What the task requires :: When you output the entries, begin with the first line and end with the line containing "[30:40.10-30:40.40]", keeping each line exactly as it is.

-- Opening Marker --

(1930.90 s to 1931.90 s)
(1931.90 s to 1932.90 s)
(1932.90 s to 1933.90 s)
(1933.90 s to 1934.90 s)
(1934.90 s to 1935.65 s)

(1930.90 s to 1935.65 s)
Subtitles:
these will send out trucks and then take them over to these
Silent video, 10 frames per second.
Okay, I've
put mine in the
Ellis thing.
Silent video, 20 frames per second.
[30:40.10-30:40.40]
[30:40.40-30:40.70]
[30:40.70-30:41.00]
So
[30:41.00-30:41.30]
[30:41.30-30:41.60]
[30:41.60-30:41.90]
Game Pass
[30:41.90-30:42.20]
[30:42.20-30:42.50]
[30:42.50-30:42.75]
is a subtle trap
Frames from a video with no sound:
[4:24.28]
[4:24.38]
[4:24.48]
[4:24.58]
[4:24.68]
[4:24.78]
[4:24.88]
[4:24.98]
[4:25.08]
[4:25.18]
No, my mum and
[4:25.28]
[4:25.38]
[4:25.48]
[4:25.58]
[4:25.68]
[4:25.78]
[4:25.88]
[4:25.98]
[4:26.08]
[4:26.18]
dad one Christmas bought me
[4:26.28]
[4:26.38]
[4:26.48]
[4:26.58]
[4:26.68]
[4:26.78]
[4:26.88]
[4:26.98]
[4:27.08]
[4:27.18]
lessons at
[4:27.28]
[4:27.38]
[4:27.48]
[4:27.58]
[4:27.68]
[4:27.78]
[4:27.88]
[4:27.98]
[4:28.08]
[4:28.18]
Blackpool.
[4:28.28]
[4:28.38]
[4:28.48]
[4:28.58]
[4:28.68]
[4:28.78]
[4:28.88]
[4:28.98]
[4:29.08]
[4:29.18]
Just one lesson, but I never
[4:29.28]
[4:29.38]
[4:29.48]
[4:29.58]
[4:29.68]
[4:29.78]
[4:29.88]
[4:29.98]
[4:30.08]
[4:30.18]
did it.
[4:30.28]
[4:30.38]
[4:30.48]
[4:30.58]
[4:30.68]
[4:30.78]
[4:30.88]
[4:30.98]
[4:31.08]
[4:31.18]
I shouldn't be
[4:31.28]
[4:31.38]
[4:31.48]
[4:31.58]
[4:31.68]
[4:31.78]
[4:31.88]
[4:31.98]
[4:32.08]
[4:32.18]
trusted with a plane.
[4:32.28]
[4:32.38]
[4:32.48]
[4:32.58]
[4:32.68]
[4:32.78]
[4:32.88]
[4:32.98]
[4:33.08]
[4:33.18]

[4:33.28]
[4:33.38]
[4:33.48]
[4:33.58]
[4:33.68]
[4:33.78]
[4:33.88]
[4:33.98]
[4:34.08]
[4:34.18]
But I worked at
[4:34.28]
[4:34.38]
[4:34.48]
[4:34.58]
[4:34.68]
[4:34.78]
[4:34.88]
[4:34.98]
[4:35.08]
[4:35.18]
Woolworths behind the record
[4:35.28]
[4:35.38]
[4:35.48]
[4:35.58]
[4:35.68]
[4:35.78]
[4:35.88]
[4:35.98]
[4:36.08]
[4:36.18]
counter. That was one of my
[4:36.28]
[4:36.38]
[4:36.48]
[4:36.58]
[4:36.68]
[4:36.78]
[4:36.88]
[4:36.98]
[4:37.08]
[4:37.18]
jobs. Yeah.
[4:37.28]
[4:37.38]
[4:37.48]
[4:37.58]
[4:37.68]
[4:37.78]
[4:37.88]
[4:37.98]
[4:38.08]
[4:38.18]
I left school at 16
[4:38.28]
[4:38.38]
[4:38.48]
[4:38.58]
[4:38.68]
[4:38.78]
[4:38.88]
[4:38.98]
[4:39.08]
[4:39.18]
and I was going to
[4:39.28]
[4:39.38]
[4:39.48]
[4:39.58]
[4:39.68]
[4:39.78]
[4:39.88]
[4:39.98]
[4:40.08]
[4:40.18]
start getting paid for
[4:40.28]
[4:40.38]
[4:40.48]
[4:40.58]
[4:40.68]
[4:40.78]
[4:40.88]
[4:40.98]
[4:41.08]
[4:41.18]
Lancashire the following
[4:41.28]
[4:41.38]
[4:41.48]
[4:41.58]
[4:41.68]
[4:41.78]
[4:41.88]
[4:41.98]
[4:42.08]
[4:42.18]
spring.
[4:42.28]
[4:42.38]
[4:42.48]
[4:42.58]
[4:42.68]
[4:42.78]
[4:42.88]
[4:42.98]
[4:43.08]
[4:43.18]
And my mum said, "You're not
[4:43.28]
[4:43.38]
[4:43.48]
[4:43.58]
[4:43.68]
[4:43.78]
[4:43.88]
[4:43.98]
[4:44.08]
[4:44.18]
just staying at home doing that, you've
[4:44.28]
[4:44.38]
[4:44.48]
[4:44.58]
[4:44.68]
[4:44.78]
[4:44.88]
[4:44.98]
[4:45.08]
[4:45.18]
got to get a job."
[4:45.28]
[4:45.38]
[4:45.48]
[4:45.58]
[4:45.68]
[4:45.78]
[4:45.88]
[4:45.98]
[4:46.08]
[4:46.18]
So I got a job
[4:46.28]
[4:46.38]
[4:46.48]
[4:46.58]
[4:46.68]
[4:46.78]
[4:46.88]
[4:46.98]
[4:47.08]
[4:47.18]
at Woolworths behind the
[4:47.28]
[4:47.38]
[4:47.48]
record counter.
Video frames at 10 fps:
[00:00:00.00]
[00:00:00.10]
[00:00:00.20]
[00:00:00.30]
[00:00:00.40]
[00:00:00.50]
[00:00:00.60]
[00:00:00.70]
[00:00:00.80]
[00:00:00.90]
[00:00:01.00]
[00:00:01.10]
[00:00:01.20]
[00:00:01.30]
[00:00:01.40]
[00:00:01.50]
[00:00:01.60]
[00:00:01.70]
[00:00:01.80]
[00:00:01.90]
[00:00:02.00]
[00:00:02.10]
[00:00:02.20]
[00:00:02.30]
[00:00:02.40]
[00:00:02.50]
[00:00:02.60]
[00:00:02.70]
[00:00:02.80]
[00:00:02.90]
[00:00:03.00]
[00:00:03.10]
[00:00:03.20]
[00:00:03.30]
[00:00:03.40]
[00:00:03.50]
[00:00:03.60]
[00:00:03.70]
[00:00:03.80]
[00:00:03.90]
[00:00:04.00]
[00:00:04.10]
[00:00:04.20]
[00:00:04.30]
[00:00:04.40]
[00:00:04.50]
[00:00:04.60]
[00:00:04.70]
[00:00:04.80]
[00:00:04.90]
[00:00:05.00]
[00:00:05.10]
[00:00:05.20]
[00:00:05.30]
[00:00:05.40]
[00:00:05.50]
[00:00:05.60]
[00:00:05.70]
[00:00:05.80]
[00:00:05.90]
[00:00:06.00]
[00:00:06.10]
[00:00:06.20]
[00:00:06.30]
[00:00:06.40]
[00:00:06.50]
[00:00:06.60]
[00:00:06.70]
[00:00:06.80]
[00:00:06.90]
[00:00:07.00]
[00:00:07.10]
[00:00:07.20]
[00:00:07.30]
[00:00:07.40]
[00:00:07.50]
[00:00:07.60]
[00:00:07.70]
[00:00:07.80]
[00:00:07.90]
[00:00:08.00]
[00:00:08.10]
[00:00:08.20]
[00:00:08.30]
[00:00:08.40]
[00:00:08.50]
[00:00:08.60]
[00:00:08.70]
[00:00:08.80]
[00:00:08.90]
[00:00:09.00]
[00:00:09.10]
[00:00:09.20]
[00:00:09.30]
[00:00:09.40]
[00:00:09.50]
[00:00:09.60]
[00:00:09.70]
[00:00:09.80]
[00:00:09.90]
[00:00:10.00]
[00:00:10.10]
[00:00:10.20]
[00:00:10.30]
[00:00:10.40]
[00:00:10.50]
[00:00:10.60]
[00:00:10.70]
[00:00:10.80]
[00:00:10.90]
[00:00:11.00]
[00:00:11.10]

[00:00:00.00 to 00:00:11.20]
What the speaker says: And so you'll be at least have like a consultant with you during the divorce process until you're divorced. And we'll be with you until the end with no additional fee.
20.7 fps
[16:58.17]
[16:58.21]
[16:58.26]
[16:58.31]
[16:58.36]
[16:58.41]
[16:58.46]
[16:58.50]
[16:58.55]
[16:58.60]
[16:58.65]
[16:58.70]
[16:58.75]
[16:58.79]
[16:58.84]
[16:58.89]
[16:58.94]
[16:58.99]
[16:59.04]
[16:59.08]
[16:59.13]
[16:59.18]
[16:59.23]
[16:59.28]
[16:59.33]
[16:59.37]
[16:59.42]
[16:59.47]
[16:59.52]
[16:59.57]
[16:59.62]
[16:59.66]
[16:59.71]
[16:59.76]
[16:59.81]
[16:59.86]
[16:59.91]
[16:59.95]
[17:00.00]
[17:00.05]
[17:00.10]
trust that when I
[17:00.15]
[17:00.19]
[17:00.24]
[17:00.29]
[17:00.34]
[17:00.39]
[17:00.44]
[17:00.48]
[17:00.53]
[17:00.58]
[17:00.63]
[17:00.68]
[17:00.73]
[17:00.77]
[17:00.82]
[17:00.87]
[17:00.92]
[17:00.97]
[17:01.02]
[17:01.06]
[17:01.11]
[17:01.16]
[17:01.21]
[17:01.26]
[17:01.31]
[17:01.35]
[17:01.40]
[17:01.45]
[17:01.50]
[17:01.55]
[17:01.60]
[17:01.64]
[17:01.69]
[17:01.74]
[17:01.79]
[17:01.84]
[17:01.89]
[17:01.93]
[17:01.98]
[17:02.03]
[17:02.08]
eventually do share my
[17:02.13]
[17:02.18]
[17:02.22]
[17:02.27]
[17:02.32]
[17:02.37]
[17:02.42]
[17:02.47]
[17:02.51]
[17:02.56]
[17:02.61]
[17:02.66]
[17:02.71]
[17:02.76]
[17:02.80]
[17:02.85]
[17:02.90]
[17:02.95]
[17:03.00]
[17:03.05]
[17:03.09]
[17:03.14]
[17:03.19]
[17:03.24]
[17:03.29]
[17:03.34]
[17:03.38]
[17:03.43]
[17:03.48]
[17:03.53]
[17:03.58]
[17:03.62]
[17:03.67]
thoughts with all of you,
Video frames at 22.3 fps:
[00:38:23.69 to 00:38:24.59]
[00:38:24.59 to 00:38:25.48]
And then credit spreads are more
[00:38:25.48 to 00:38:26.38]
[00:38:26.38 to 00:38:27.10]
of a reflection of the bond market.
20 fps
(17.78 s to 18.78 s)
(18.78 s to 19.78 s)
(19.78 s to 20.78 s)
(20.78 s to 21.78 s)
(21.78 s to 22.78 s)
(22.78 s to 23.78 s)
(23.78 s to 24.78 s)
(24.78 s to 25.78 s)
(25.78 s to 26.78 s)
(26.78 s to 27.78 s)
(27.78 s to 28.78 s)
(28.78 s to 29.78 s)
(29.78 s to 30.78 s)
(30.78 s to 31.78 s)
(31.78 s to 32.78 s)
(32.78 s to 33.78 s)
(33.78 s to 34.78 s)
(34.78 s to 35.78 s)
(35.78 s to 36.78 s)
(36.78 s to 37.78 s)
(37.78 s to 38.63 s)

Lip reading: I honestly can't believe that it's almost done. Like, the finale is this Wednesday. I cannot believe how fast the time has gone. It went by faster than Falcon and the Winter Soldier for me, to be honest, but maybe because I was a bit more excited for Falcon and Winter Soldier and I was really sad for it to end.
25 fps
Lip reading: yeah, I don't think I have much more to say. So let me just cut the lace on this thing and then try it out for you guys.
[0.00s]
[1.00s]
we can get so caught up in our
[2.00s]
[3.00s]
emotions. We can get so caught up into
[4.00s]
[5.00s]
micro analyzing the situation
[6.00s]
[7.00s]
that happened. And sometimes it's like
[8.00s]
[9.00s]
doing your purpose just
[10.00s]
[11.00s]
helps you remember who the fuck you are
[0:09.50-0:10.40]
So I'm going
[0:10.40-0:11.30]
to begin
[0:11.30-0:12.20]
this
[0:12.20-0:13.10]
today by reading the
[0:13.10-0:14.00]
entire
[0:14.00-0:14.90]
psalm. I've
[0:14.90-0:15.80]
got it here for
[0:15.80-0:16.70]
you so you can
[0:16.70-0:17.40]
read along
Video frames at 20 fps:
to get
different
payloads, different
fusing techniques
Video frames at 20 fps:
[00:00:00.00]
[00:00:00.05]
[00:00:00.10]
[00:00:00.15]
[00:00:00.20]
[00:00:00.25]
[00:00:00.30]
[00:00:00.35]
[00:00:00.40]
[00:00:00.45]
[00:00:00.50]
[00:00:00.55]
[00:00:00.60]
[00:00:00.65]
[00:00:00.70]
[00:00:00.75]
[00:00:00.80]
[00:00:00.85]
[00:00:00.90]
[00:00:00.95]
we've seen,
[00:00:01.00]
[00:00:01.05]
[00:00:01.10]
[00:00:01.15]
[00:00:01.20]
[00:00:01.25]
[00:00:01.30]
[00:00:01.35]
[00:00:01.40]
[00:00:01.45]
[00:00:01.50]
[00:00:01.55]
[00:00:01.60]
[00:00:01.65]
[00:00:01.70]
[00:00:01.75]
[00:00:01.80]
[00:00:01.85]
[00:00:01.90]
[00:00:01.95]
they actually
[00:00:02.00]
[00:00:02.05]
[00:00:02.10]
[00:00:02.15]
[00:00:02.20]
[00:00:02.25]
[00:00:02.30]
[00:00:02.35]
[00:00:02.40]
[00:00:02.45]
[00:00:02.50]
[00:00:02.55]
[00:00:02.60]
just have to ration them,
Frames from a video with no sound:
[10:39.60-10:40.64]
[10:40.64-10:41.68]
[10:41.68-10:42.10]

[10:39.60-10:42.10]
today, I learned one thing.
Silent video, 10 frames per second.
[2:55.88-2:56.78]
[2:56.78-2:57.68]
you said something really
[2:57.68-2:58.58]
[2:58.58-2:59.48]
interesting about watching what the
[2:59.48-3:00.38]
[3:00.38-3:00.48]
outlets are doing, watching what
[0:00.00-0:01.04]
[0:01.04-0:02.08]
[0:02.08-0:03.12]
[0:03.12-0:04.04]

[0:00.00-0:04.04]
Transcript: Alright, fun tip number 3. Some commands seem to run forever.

-- Closing Marker --

Output below ::
(1930.90 s to 1931.90 s)
(1931.90 s to 1932.90 s)
(1932.90 s to 1933.90 s)
(1933.90 s to 1934.90 s)
(1934.90 s to 1935.65 s)

(1930.90 s to 1935.65 s)
Subtitles:
these will send out trucks and then take them over to these
Silent video, 10 frames per second.
Okay, I've
put mine in the
Ellis thing.
Silent video, 20 frames per second.
[30:40.10-30:40.40]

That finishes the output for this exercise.